Reopening EU bars travelers from risky nations, including US
Americans will not be allowed to travel to European Union countries when the bloc opens to international visitors Wednesday, the European Council announced Tuesday.
Travelers from 14 countries, including Canada, South Korea and Australia, will be welcomed to the EU.
But those from the U.S. and many other nations will be barred as too risky because of spiking coronavirus cases in their home countries. Chinese travelers will be allowed to visit if that country’s government confirms a policy of reciprocity, the council’s announcement said.

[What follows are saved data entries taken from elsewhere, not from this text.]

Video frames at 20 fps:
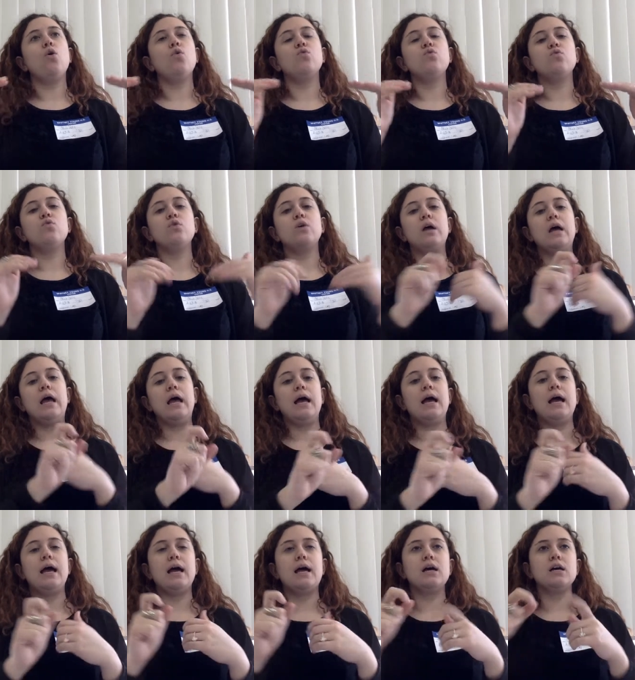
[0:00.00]
Now before
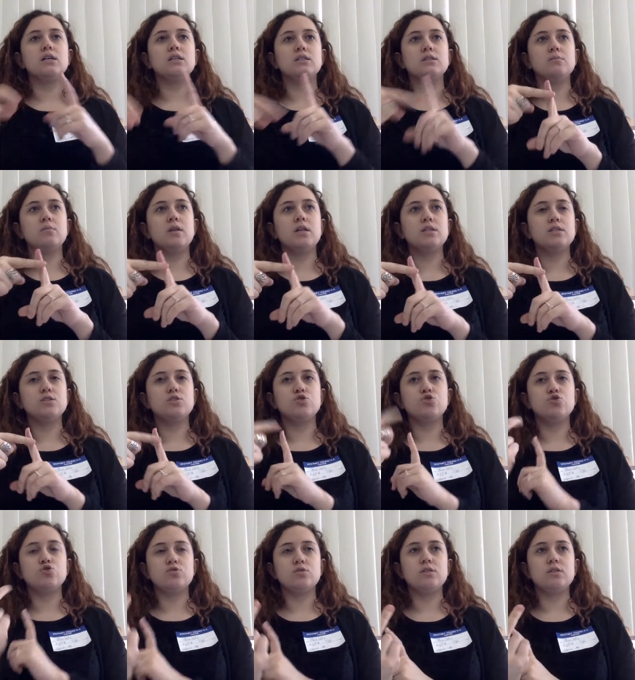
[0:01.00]
we go on, because
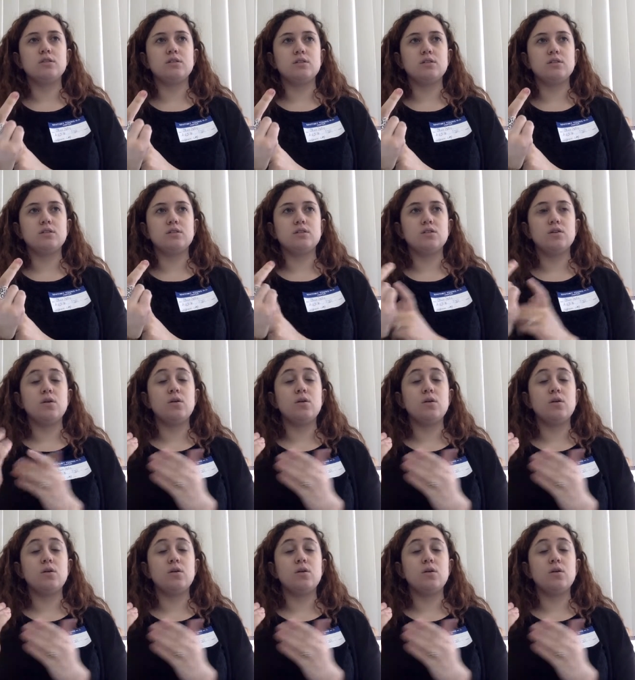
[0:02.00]
we don't want to make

The United States leads the world with nearly 2.7 million COVID-19 cases as of Tuesday, according to Johns Hopkins University data.
The criteria used to decide whether to lift pandemic travel restrictions were based on the epidemiological situation and containment measures in each country, the council said, including physical distancing, economic and social considerations.
Tuesday’s decree will not apply to travel to Britain, which left the EU in January. With a few exceptions, such as truck drivers, Britain now requires incoming travelers to self-isolate for 14 days, although the measure is under review and is likely to ease in the coming weeks. The requirement also applies to U.K. citizens.
EU officials determined which countries’ visitors will be allowed by looking at the trend in new infections, testing capacity, contact tracing and other steps countries have taken to contain the virus outbreak within their borders, Kasper Zeuthen, a senior media adviser for the EU’s delegation to the U.S., said last week.
The first yardstick: “The epidemiological situation in a given country ... should be as good as or better than in the EU,” he said.
According to EU data, the bloc, including the European Economic Area and the United Kingdom, had 1.5 million coronavirus cases as of Tuesday.
Adalbert Jahnz, a spokesman for the European Commission in Brussels, the EU’s executive branch, told USA TODAY that lists would likely be reviewed every two weeks as new information about coronavirus trends in different countries becomes apparent.
Jahnz also stressed that the EU was not making “political decisions” about which countries should be allowed to travel to the bloc. President Donald Trump banned travel from European countries to the United States in midMarch. EU leaders slammed Trump’s decision at the time, saying it was taken without consulting the Europeans.
“This is fundamentally not about politics; it is about public health,” Jahnz said.
Border checks were dropped June 15 for most Europeans, though it’s a complicated, shifting patchwork of different rules, and not everyone is equally free to travel everywhere.
The State Department and Centers for Disease Control and Prevention advise against international travel, though U.S. Secretary of State Mike Pompeo said the State Department is working with homeland security and transportation officials on a plan to get “global travel back in place.”
Europe is the second most popular international destination for American travelers after Mexico, accounting for nearly 1 in 5 trips.